Banqueros globales lo dejan bien claro: la tal “emergencia climática” es “nuestro movimiento”

26 de septiembre de 2019

25 de septiembre de 2019 — Durante la “Cumbre sobre la Acción Climática ONU de 2019” que se llevó a cabo en la sede de la Organización de las Naciones Unidas (ONU) el pasado lunes 23, programada para darle tribuna a la adolescente Greta Thunberg y su show de histeria contra la paternidad y la procreación, se presentó el gobernador del Banco de Inglaterra, Mark Carney, como vocero de otros 30 banqueros internacionales, como para recalcar que esos banqueros fueron los que iniciaron esta campaña por la mentada “emergencia climática” en el 2015 y que ellos la controlan ahora.

Los bancos globales presentaron un “convenio” que habían firmado ellos y otros 100 bancos, el día anterior 22 de septiembre, por medio del cual adoptaron los objetivos del Acuerdo del Clima de París de 2015, como su programa de inversiones, lo cual quiere decir que van a retirar sus inversiones de los combustibles fósiles y van a dirigirlos hacia las inversiones “verdes”. El Acuerdo de París plantea, por ejemplo, que se cierren tres cuartas partes de las miles de plantas de carbón para producir energía que hay a nivel mundial, para el año 2030. Este plan, es el que los 130 bancos internacionales (que afirman tener activos de $47 billones de dólares) plantean que es su programa; este programa provocará un aumento en la mortalidad infantil y un derrumbe de la esperanza de vida en las naciones en desarrollo por la falta de la electricidad.

Según informó la agencia Reuters, un funcionario bancario de la ONU, Simone Settler, indicó que el “convenio” que firmaron estos banqueros se estaba cocinando desde hace por lo menos 18 meses, es decir, mucho antes de que aparecieran Greta, la “Rebelión contra la Extinción”, los “Viernes por el Futuro”, y todas las demás necedades de manifestaciones de calle por la “emergencia climática”. Esto deja en claro que estos son los actores de calle para una dictadura de los banqueros y de los bancos centrales, como Carney, banqueros abrumados por la crisis que ven en las “inversiones verdes” la última esperanza para seguir con su despilfarro y atravesar por otro derrumbe financiero a expensas de las poblaciones.

Carney, quien probablemente será el próximo director del Fondo Monetario Internacional (FMI), dijo en la sesión de la ONU que los financieros tienen que hacer que las compañías inviertan en “lo verde” y de manera transparente, sin ninguna actividad oculta con los combustible fósiles.

“El mundo no va a lograr el cero neto [en emisiones de carbón] si el sector financiero no sabe cómo responden las compañías” afirmó. “Para estar pendiente, tienes que poder ver”, amenazó.
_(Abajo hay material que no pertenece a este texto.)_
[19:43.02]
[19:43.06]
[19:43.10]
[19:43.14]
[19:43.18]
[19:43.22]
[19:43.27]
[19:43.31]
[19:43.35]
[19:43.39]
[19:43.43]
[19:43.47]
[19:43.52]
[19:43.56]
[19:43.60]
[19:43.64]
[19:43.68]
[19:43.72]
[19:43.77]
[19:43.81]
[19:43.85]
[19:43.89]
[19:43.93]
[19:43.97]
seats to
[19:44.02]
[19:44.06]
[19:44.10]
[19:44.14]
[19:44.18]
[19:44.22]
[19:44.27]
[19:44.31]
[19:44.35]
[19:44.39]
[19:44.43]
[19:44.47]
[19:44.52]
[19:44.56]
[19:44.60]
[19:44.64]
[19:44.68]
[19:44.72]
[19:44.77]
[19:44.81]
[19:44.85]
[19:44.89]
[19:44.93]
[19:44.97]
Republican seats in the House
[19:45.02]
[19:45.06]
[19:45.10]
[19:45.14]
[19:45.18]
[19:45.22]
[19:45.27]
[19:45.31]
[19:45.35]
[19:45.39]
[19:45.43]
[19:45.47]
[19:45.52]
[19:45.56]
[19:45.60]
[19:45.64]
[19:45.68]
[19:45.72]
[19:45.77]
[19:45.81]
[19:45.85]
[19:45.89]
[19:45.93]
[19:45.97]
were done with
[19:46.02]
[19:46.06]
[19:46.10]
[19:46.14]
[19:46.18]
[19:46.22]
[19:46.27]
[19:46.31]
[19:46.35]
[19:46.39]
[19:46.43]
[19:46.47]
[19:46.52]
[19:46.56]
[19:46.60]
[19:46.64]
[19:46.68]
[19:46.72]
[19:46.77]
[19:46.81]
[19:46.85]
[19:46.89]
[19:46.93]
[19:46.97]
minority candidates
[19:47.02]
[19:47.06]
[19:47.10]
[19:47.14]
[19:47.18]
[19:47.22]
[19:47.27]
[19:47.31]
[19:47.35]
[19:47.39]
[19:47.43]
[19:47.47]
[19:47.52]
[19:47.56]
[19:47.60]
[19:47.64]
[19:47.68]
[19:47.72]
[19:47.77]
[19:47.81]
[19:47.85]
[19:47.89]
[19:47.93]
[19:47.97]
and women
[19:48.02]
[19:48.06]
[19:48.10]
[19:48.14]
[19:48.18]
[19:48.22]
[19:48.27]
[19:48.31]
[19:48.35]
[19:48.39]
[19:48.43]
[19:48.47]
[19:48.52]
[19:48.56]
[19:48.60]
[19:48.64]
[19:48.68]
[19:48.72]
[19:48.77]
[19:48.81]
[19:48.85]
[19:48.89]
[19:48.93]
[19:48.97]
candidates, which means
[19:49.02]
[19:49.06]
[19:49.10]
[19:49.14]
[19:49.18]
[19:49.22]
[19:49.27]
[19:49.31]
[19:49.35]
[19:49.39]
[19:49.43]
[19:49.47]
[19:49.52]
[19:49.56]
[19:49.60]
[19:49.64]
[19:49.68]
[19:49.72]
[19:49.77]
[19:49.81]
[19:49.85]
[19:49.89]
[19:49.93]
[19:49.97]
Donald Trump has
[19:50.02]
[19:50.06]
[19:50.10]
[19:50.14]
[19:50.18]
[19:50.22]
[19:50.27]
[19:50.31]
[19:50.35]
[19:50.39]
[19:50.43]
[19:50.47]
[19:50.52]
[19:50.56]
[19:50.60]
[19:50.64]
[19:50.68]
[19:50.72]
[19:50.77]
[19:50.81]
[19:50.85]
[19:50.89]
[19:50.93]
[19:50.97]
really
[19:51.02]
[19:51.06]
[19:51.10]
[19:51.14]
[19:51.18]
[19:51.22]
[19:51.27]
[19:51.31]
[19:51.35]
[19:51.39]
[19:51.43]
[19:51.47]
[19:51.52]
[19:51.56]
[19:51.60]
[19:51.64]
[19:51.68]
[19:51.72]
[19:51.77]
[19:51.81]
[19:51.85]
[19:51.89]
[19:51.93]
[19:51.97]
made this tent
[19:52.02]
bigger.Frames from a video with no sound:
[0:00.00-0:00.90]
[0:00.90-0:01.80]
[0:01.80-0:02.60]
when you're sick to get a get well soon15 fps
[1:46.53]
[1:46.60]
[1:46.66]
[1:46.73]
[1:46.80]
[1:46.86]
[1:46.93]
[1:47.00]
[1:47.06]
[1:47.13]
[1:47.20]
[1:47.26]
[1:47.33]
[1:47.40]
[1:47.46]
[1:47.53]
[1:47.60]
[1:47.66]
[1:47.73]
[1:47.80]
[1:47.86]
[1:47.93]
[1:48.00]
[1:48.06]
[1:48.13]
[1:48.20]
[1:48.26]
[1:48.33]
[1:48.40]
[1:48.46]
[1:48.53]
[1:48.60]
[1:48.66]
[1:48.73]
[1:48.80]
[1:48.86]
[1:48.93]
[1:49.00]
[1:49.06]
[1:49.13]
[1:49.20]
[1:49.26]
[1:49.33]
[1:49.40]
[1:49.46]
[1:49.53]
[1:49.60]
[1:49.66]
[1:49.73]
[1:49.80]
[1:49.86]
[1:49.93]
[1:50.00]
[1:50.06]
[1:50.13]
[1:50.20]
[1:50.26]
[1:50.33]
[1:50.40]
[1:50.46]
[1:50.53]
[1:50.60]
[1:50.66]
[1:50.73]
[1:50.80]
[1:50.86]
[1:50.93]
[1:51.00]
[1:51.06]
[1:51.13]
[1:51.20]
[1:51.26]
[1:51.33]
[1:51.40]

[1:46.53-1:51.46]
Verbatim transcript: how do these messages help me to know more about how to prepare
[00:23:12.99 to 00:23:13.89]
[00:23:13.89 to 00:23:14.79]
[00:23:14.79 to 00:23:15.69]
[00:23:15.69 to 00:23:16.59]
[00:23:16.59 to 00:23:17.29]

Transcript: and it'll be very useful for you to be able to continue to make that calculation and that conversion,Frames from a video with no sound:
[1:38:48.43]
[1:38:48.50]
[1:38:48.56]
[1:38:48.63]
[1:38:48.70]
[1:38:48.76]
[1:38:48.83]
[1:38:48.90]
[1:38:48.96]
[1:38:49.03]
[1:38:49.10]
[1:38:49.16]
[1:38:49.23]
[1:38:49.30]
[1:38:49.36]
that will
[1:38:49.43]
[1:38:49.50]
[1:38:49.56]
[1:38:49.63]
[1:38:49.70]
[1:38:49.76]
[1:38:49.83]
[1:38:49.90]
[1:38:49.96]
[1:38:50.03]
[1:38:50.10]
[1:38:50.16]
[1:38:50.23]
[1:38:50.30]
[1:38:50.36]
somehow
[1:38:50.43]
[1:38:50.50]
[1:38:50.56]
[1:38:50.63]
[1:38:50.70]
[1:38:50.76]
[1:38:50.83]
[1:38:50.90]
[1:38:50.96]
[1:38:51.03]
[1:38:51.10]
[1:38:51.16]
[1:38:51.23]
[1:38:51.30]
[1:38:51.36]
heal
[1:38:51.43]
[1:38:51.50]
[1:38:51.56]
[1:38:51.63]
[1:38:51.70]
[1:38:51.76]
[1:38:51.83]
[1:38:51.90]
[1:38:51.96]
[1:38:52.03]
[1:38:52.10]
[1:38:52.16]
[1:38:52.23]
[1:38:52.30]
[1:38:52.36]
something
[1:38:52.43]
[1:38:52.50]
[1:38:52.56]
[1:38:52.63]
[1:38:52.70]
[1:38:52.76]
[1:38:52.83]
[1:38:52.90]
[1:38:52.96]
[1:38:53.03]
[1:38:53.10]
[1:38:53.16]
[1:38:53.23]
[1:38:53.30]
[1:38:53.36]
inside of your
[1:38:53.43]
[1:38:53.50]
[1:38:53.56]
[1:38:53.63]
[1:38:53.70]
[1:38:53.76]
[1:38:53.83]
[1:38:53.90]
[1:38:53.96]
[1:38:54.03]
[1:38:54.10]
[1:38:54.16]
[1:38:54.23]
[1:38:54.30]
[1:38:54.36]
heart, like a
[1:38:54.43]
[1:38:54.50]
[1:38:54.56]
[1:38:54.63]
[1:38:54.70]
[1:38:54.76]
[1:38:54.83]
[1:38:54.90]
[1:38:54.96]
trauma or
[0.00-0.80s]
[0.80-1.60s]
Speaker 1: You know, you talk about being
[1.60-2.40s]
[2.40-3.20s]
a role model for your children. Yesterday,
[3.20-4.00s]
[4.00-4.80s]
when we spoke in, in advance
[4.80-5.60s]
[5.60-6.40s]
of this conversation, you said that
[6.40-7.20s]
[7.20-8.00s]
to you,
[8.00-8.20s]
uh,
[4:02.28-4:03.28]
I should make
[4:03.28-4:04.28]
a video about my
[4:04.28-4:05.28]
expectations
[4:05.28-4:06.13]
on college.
Pero el nombre que estos 130 bancos eligieron para su contrato solo provoca risas: “Principios de la responsabilidad bancaria”. Entre los responsables más destacados se encuentran: el Lloyds Banking Group (que ya lo agarraron en fraudes con valores, “venta inapropiada” de acciones, y demás); el Danske Bank (que actualmente está involucrado en un enorme escándalo de lavado de dinero); el ABN Amro (saqueó ciudades por medio de los acuerdos engañosos de permuta de tasas de interés antes y después del colapso del 2008); el Deutsche Bank, el destructor londinense de la economía de Alemania; el Citigroup, el mayor grupo en bancarrota de Wall Street; el Barclay, líder en el fraude de la tasa LIBOR del 2007 al 2015; el BNP Paribas y Societe Generale, etc. ¿Y qué pasa si algunos de los 130 bancos que participan en este acuerdo se niegan a retirar sus inversiones de los combustibles fósiles? “Arriesgan su reputación” al ser expulsados del convenio, según informa Reuters. Tienen que “alinear sus estrategias con el Acuerdo sobre el Clima de París”.

Helga Zepp-LaRouche, presidente del Instituto Schiller, señaló que en realidad, la “Iniciativa Financiera Verde” de los bancos centrales y de banqueros, convocada por Carney, ha venido planificando la eliminación de las fuentes avanzadas de producción de energía y fomentando la “Nueva Iniciativa Verde” desde el 2015, inmediatamente después de la cumbre del COP21, en París. Esto es “fascismo ecologista” de los banqueros, advirtió ella, de la misma manera en que Halmar Shacht dirigió la economía que llevó a Hitler al poder en 1933, pero esta vez en toda Europa y con la participación de Wall Street y algunos bancos de Asia.

Zepp-LaRouche coordinó la publicación de un informe especial para detener este plan, y el 23 de septiembre salió de la imprenta. Se titula “CO2 Reduction Is a Mass Murder Policy, Designed by London and Wall Street” (La reducción del CO2 es un programa de asesinato en masa, diseñada por Londres y Wall Street).